Ricostruzione, Cialente e D’Alfonso all’adunanza pubblica dei magistrati contabili Il presidente della Regione: «Manca la rendicontazione finale, provvederemo noi»
L’AQUILA. Il mancato controllo sulla ricostruzione privata, quella pubblica che «non decolla», la necessità di una norma organica sull’intero processo della ricostruzione, ma anche l’insufficiente reciproca collaborazione tra le istituzioni.
Sono solo alcuni degli aspetti toccati dalla Corte dei Conti abruzzese nell’esame effettuato sulle cosiddette contabilità speciali del Commissario per la ricostruzione.

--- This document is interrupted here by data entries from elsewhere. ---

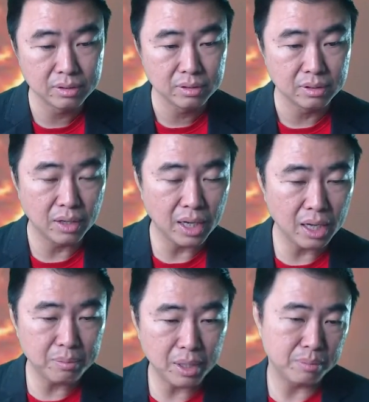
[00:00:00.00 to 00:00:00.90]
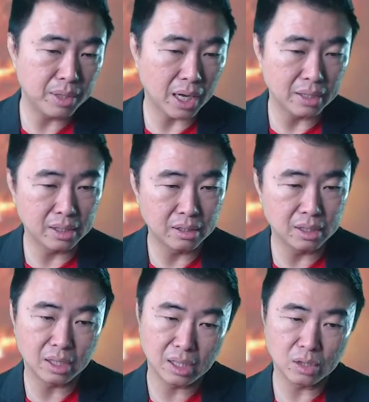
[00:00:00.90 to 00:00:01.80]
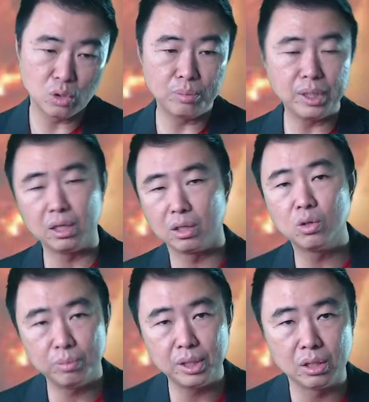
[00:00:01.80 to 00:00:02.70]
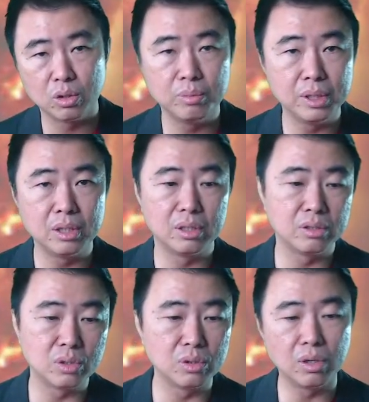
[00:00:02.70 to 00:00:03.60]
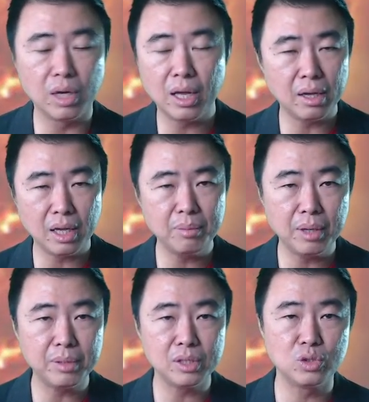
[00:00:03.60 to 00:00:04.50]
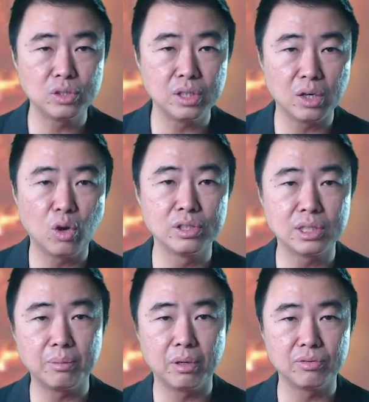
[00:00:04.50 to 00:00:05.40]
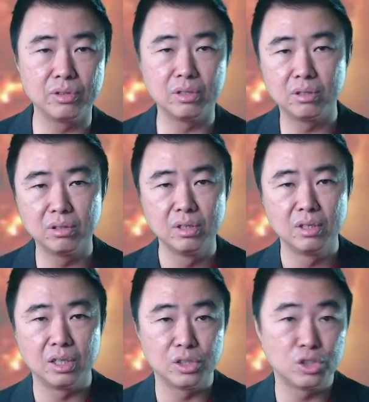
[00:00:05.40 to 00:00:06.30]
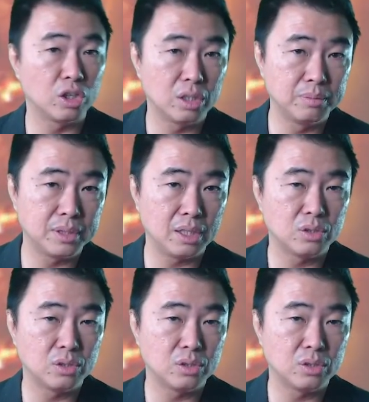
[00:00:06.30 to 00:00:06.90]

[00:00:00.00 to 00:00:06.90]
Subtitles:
Right, Airbnb ideally could be so Airbnb is just a concept of a short-term stay.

All’adunanza pubblica erano presenti, tra gli altri, il presidente della giunta regionale Luciano D’Alfonso e il sindaco dell’Aquila Massimo Cialente, che hanno apprezzato il lavoro di approfondimento da parte della magistratura contabile, «da leggere soprattutto», ha detto il presidente D’Alfonso, «in chiave di crescita di cultura politica e di insegnamento per il futuro in modo da limitare per il futuro gli errori che si sono fatti».
«Ma», ha precisato D’Alfonso, «alcuni aspetti sollevati dalla Corte non possono essere sottaciuti. A cominciare dalla necessità di dare e reimpostare un’azione di rendicontazione veritiera, di qualità e di quantità. Rendicontare è una delle qualità della buona amministrazione e la sottolineatura della Corte ci impone di invertire una tendenza diffusa in Regione legata a non lasciare traccia di quanto si è fatto in passato. E così è accaduto anche per la ricostruzione per la quale è mancata la rendicontazione finale».
Il secondo punto che il presidente della giunta regionale ha voluto assumere di fronte ai giudici della Corte dei Conti riguarda l’emergenza della ricostruzione legata agli edifici pubblici. «Mi scatenerò in una funzione fortemente collaborativa», ha detto D’Alfonso, «con un controllo e un monitoraggio del patrimonio pubblico in capo alla Regione», rispondendo, in questo modo, al «mancato decollo» che la stessa Corte dei Conti ha rilevato per la ricostruzione di scuole, cimiteri e impianti sportivi. Ma esistono «ingiustificati ritardi» anche per le case della periferia danneggiate dal sisma, con 11700 persone che ancora vivono negli insediamenti del Progetto Case, 2464 nei moduli Map, 255 negli appartamenti del Fondo immobiliare e 4239 che ancora percepiscono il contributo di autonoma sistemazione.
Il terzo punto dell’impegno di Luciano D’Alfonso ha toccato un aspetto sollevato dalla Corte dei Conti ma anche dal sindaco Cialente: una norma organica unica in grado di affrontare le emergenze.
«A Roma», ha annunciato D’Alfonso, «al ministero dell’Economia, si sta lavorando all’elaborazione di una norma organica in grado di codificare un unico comportamento di fronte alla necessità di far fronte a un’emergenza. È un passaggio importante perché la volontà è di lavorare su modelli organizzativi e in questo senso l’esperienza dell’Aquila farà da filo conduttore per la stesura della norma organica. Un assetto normativo definitivo», ha affermato in conclusione il presidente della giunta regionale, «in grado di affrontare il nodo della ricostruzione evitando eccessi di arbitrio».
Di recente il sindaco è finito nel mirino della magistratura contabile con un atto di citazione che chiama in causa il Comune in relazione a un persunto danno erariale di circa 12 milioni in relazione alla mancata riscossione dei canoni di compartecipazione a carico dei cittadini residenti negli appartamenti Case, Map, Fondo Immobiliare e affitto concordato.